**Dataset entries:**
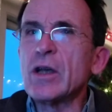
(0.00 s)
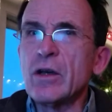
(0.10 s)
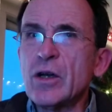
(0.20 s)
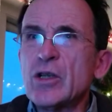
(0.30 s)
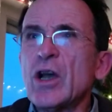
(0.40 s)

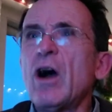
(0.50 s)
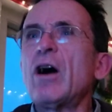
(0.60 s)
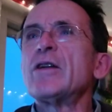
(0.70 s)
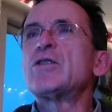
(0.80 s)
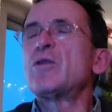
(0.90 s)
urge
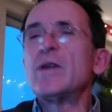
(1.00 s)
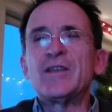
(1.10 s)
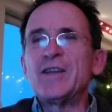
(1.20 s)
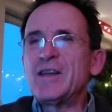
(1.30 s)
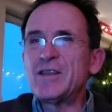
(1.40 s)
hard to
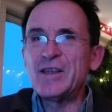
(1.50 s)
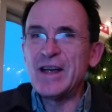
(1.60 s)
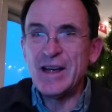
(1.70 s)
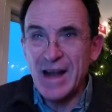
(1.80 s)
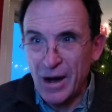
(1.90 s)
resist
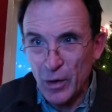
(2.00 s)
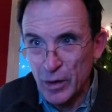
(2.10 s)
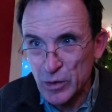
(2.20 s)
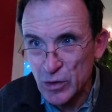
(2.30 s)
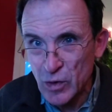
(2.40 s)
in
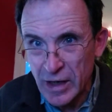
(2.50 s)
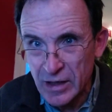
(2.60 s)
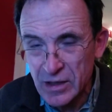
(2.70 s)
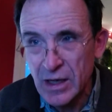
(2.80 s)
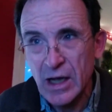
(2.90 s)
narrow
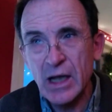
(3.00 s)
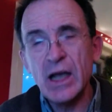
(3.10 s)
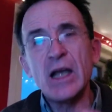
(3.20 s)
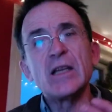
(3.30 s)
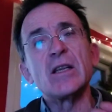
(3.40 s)
straits,
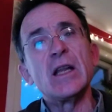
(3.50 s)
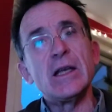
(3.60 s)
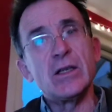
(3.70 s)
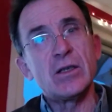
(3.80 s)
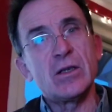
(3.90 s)
is
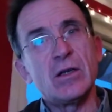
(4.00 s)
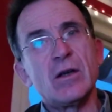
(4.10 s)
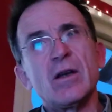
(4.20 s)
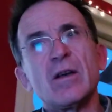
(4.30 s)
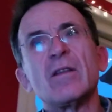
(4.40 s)
least
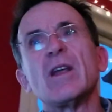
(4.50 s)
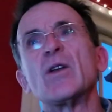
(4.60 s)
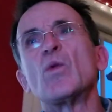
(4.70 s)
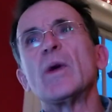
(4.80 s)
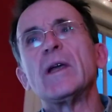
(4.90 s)

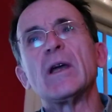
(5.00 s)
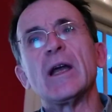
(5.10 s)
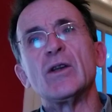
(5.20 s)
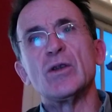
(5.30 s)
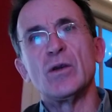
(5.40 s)
that we
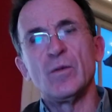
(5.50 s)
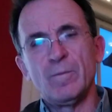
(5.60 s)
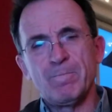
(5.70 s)
can do.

**What you have to do:** The data above should be returned in full, exactly as written, apart from its images.

**Task response:**
(0.00 s)
(0.10 s)
(0.20 s)
(0.30 s)
(0.40 s)

(0.50 s)
(0.60 s)
(0.70 s)
(0.80 s)
(0.90 s)
urge
(1.00 s)
(1.10 s)
(1.20 s)
(1.30 s)
(1.40 s)
hard to
(1.50 s)
(1.60 s)
(1.70 s)
(1.80 s)
(1.90 s)
resist
(2.00 s)
(2.10 s)
(2.20 s)
(2.30 s)
(2.40 s)
in
(2.50 s)
(2.60 s)
(2.70 s)
(2.80 s)
(2.90 s)
narrow
(3.00 s)
(3.10 s)
(3.20 s)
(3.30 s)
(3.40 s)
straits,
(3.50 s)
(3.60 s)
(3.70 s)
(3.80 s)
(3.90 s)
is
(4.00 s)
(4.10 s)
(4.20 s)
(4.30 s)
(4.40 s)
least
(4.50 s)
(4.60 s)
(4.70 s)
(4.80 s)
(4.90 s)

(5.00 s)
(5.10 s)
(5.20 s)
(5.30 s)
(5.40 s)
that we
(5.50 s)
(5.60 s)
(5.70 s)
can do.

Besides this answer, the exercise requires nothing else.